▶ _Required work_
Every line of the material is to be reproduced verbatim.

▶ _Supplied information_
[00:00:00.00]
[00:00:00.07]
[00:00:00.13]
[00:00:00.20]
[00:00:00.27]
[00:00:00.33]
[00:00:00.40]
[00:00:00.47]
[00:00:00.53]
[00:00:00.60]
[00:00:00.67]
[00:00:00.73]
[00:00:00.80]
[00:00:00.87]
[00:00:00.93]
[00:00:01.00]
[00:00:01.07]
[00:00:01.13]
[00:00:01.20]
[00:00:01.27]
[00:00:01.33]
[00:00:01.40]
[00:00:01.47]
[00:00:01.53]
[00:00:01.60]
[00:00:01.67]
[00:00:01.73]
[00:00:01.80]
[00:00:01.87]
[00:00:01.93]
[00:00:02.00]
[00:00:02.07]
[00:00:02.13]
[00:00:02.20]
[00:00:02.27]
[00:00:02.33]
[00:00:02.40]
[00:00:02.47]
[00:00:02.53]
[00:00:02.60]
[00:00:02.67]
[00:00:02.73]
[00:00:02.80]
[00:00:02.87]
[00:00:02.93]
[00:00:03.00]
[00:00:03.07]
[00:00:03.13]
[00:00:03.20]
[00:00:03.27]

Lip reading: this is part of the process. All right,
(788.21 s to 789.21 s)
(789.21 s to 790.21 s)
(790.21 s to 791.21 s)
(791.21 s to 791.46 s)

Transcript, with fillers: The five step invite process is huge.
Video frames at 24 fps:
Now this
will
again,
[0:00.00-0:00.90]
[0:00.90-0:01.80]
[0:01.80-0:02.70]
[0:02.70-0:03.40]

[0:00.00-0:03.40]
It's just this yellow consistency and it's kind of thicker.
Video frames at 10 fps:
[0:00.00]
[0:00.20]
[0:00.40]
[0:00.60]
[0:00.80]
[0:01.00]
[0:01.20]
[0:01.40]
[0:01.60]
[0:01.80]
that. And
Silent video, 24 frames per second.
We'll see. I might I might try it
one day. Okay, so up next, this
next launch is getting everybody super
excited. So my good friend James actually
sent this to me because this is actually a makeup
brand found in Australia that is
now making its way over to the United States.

▶ _Answer to the problem_
[00:00:00.00]
[00:00:00.07]
[00:00:00.13]
[00:00:00.20]
[00:00:00.27]
[00:00:00.33]
[00:00:00.40]
[00:00:00.47]
[00:00:00.53]
[00:00:00.60]
[00:00:00.67]
[00:00:00.73]
[00:00:00.80]
[00:00:00.87]
[00:00:00.93]
[00:00:01.00]
[00:00:01.07]
[00:00:01.13]
[00:00:01.20]
[00:00:01.27]
[00:00:01.33]
[00:00:01.40]
[00:00:01.47]
[00:00:01.53]
[00:00:01.60]
[00:00:01.67]
[00:00:01.73]
[00:00:01.80]
[00:00:01.87]
[00:00:01.93]
[00:00:02.00]
[00:00:02.07]
[00:00:02.13]
[00:00:02.20]
[00:00:02.27]
[00:00:02.33]
[00:00:02.40]
[00:00:02.47]
[00:00:02.53]
[00:00:02.60]
[00:00:02.67]
[00:00:02.73]
[00:00:02.80]
[00:00:02.87]
[00:00:02.93]
[00:00:03.00]
[00:00:03.07]
[00:00:03.13]
[00:00:03.20]
[00:00:03.27]

Lip reading: this is part of the process. All right,
(788.21 s to 789.21 s)
(789.21 s to 790.21 s)
(790.21 s to 791.21 s)
(791.21 s to 791.46 s)

Transcript, with fillers: The five step invite process is huge.
Video frames at 24 fps:
Now this
will
again,
[0:00.00-0:00.90]
[0:00.90-0:01.80]
[0:01.80-0:02.70]
[0:02.70-0:03.40]

[0:00.00-0:03.40]
It's just this yellow consistency and it's kind of thicker.
Video frames at 10 fps:
[0:00.00]
[0:00.20]
[0:00.40]
[0:00.60]
[0:00.80]
[0:01.00]
[0:01.20]
[0:01.40]
[0:01.60]
[0:01.80]
that. And
Silent video, 24 frames per second.
We'll see. I might I might try it
one day. Okay, so up next, this
next launch is getting everybody super
excited. So my good friend James actually
sent this to me because this is actually a makeup
brand found in Australia that is
now making its way over to the United States.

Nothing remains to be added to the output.